Delighted to see that Rust Belt Chic, the book to which I contributed an essay, “Remembering Mr. Stress, Live at the Euclid Tavern,” is getting lots of coverage. One of the best parts of writing the essay has been that it’s put me back in touch with the venerable Cleveland bluesman, Mr. Stress, whom I followed avidly for many years.
This week, Andrew Sullivan’s blog at The Daily Beast website, The Dish, wrote about Rust Belt Chic in a piece called “Between Ruin and Rebirth,” citing the book and Roger Ebert’s review of a new documentary, “Detropia.” Fitting, with the Tigers beating the Yankees on Thursday and advancing to the World Series. Relatedly, Friday’s NY Times brought a smart essay by Bill Morris, on the recent rejuvenation of Detroit’s downtown. It seems that the topic of urban decline and rebirth is never far from the collective mind.
Rust Belt Chic has also been covered by Karen D. Long, Book Editor at the Cleveland Plain Dealer in a weekend piece, “‘Rust Belt Chic’ warms to scruffy, problematic Cleveland”. Long writes that the community enterprise that fueled the book “resembled a pop-up civic action.” Typifying this approach, co-editors Anne Trubek and Richey Piiparinen asked all the contributors–in the event that the book sells well enough to make back its expenses and reaches profitability–if we would want an honorarium payment, or prefer to plow our earnings into another indie project to be chosen from among book ideas presented by the contributors, with one (or if we’re really fortunate, more than one) project being chosen for funding. I have a ready book idea–a new volume to be culled from the Guinness Book of World Records-recognized diary of Edward Robb Ellis, whose A Diary of the Century: Tales from America’s Greatest Diarist, I edited and published in 1995. I am happy to have chosen the latter option.
In case you missed an item I put up last month, one of my fellow Rust Belt Chic contributors is Connie Schultz, the Pulitzer Prize-winning columnist and author. In the past year, she left the Plain Dealer while for her husband Sherrod Brown’s run for re-election to the US Senate from Ohio. A few weeks ago, on the Rust Belt Chic Facebook page, I saw this note from Ms. Schultz:
“Sherrod didn’t get home until after midnight last night, but as soon as he saw my newly arrived stack of ‘Rust Belt Chic: The Cleveland Anthology,’ he had to pick up a book and take a look. ‘Wow,’ he said, over and over, as he recognized one writer’s name after another, read aloud some of the titles and marveled at the photos.” Here’s my whole piece, “Senator Sherrod Brown ♥s “Rust Belt Chic”.

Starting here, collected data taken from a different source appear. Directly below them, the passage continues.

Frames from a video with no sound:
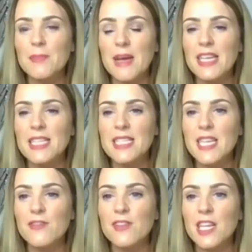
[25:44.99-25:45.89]
Becky
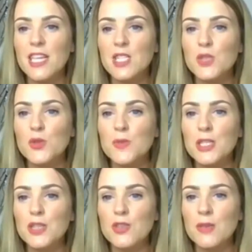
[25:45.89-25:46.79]
said, I feel like it's all been
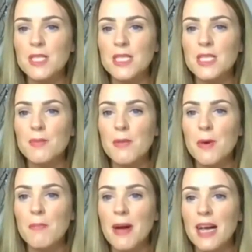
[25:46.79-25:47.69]
a dream since my
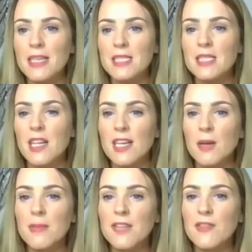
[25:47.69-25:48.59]
mum passed. Like
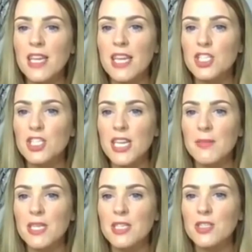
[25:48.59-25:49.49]
I'm living each day,
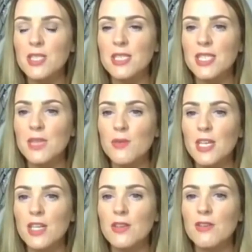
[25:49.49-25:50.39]
but it doesn't seem
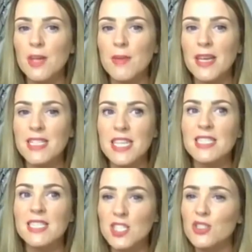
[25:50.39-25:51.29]
real. If that makes
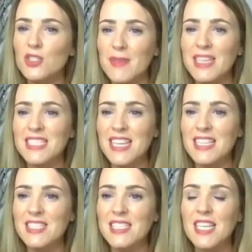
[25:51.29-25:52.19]
sense, it does make
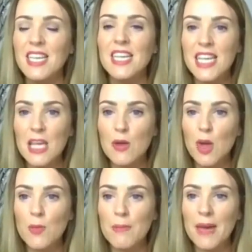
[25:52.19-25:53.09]
sense. Keep
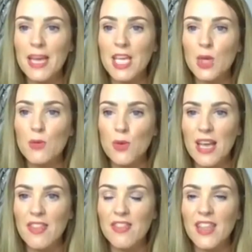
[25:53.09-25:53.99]
going, Becky. You will
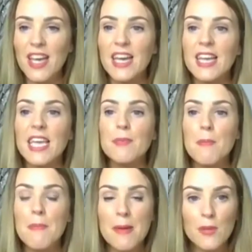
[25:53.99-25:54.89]
get there. Keep a
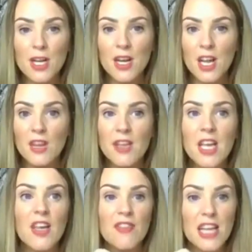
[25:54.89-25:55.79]
memory alive.
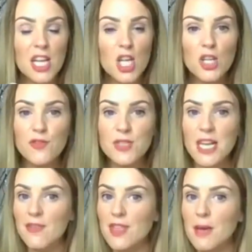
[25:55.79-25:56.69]
They love to
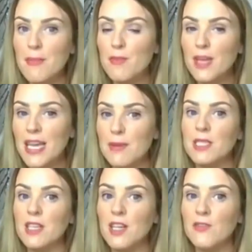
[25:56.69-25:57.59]
have their memory
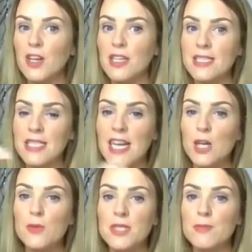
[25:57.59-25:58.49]
kept alive, guys, and that
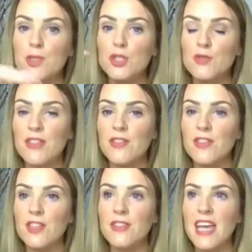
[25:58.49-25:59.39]
helps them
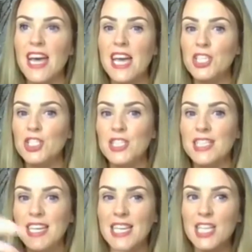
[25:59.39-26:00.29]
strengthen their energy and
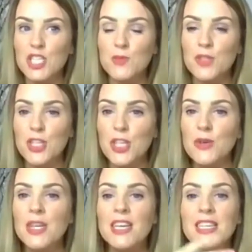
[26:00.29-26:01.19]
their connection with you
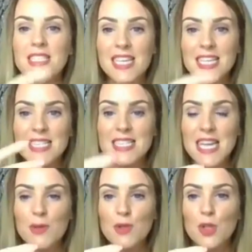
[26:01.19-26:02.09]
so they can
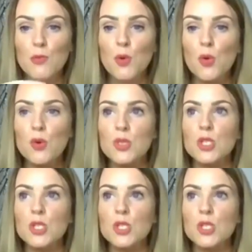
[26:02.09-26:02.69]
stay with you more.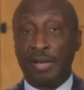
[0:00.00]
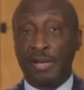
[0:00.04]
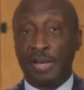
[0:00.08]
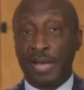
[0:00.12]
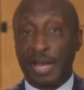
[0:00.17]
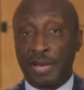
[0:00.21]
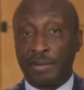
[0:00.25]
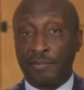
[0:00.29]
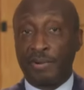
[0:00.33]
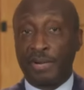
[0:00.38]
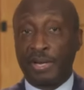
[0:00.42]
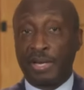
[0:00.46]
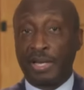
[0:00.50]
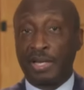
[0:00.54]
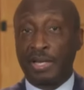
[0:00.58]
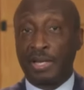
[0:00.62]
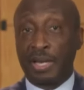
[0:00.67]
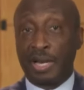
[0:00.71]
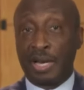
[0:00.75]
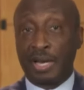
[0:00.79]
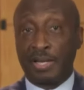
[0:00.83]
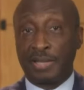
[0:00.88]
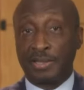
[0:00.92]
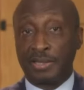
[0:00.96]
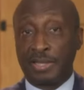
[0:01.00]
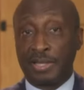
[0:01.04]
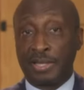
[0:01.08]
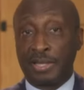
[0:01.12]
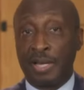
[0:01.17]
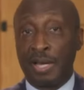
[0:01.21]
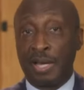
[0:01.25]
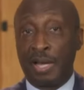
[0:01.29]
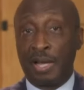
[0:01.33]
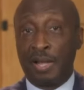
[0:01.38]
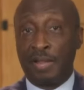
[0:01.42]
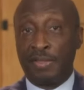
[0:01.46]
not
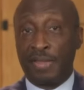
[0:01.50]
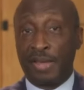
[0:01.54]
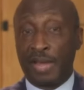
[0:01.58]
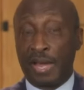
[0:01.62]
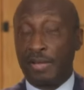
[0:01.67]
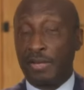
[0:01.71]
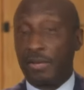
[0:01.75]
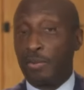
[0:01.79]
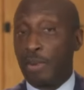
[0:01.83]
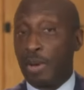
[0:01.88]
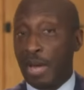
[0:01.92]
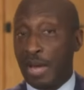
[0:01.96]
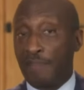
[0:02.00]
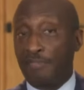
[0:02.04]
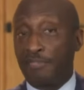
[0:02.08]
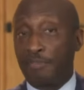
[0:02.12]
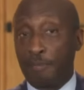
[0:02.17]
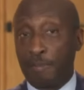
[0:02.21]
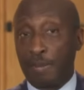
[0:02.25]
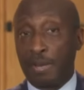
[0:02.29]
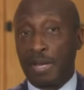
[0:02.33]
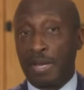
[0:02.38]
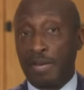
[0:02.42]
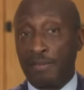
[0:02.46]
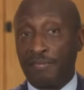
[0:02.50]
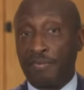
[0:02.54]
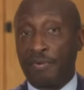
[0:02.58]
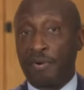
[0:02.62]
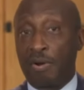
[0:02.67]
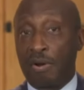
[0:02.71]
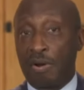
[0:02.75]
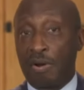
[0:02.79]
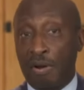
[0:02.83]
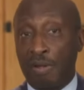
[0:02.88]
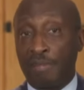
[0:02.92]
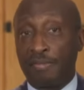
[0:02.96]
recognizing that you have to pay
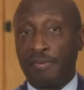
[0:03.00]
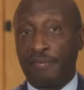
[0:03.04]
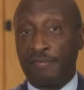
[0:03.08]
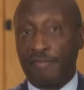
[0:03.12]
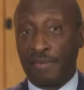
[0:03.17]
for all the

I hope you buy the book as a print or a digital edition, or get one of each, not simply because you want to support this communal effort, but because it offers thirty-five fine examples of narrative journalism, chronicling a distinctive part of the country that is too often overlooked on the literary and cultural map. I also urge you to follow the book’s Twitter feed, @rust-belt-chic. On my own Twitter feed, @philipsturner, I’ve started a hashtag, #MrStress. You may also ‘like’ the Rust Belt Chic Facebook page. Thank you for supporting this exciting experiment in cultural urban renewal.
Finally, I got word today that there will be a public event with Rust Belt Chic contributors in Brooklyn, NY, on January 3. I hope to be there, reading from my essay on Mr. Stress. More details when I have them.